Acoustic Authority iRhythms A9900

Sensitivity: 119dB
Impedence: 32ohms
Response bandwidth: 20-20,000Hz

Price: £39.99, soon to be available.

The A9900s are the cheapest set on test here, coming in £10 less than the Sony set. Acoustic Authority are a relatively recent entrant to the audio market, but the company has already impressed us with its iRhythms iPod speakers. Can this set of portables work the same magic?

If nothing else, they're sure to make you stand out on a crowded commute, being coloured in a bright iPod white. Whilst they surely provide better sound quality than Apple's ubiquitous earbuds, they're far less subtle in appearance.

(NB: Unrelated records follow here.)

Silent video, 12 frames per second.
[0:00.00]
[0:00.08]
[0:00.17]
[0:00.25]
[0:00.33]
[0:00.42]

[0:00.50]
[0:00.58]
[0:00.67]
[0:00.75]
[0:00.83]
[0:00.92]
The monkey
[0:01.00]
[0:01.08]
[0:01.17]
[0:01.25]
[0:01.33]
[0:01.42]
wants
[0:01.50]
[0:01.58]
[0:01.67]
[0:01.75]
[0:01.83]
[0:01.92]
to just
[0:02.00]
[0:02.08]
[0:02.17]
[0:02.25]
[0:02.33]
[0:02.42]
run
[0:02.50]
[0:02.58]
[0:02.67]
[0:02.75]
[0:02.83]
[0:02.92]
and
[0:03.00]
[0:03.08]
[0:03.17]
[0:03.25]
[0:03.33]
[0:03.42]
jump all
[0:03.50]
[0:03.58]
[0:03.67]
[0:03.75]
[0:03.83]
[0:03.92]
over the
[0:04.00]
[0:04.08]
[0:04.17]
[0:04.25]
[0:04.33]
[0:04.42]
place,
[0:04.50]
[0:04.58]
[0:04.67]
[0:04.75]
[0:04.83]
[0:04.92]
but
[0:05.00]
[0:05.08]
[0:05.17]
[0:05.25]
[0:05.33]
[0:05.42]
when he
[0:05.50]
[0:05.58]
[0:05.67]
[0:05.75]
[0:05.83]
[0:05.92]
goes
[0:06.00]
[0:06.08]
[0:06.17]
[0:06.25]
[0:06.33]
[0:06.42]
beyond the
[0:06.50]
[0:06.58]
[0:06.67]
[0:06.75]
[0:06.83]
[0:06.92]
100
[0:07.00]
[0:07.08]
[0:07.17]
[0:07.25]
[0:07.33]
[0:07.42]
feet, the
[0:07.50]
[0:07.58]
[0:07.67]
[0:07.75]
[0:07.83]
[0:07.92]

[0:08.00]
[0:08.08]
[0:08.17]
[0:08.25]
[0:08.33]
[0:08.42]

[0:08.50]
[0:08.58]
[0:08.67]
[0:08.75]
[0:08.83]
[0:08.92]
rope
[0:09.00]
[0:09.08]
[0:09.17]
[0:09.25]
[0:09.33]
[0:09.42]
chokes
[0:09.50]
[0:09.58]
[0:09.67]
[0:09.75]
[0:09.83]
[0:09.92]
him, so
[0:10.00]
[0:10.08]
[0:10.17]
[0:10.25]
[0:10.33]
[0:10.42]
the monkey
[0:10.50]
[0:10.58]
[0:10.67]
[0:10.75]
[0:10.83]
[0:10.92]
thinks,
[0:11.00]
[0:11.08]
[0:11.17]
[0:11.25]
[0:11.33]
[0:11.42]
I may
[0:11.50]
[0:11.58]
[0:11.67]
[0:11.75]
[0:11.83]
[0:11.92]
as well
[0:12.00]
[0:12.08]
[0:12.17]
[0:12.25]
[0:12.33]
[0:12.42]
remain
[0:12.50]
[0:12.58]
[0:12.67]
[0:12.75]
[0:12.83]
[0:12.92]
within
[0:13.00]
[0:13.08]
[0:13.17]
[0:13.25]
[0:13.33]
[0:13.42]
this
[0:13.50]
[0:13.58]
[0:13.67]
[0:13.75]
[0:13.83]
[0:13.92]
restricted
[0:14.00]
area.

The major downside that these things have is that there is an integrated volume control on the headphone wire. We are firmly of the opinion (although you may differ) that such controls are very bad things. Not only do they add weight to the cord, creating a pendulum effect, but the circuitry is primitive - simply a variable resister impeding current, which in turn can lessen the sound quality.

Technically, these ought to sound better than the Sonys, with a larger response width, although the impedence is fully a third higher, meaning they will take more power to drive, draining your battery life.

Noise cancelling headphones test Acoustic Authority A9900 Noise cancelling headphones test Acoustic Authority A9900 Noise cancelling headphones test Acoustic Authority A9900 Noise cancelling headphones test Acoustic Authority A9900

Feel and fit: The A9900s are quite big, even with the extendable headband compressed to minimal. If you've got a small head, you may find these utterly unusable. They do have the benefit of a very cushy leatherette ring around the earphones, which makes them pretty soft and comfortable to wear for long periods.

They're solidly constructed out of white plastic, and this does make them pretty heavy. Because they're quite big around the headband, the only pressure is really on your ears, which is quite a weird sensation. On the whole, they're fairly comfortable, just slightly odd to wear.

One bonus in this set is that there's no extra bump or dongle for the noise cancelling circuitry - the AAA battery plugs straight into the side of headphones.

Noise cancelling: Unfortunately, the cancelling on this set was the worst out of the three pairs we tested. The inverse noise had next to no effect on voices and did merely an adequate job on ambient noise. However, it gains some extra (passive) cancelling through having padded earphones that do a decent job of blocking some extra noise.

The characteristic hiss of noise cancelling headphones is greater on this than on the Sony, and a little too noticeable for our liking.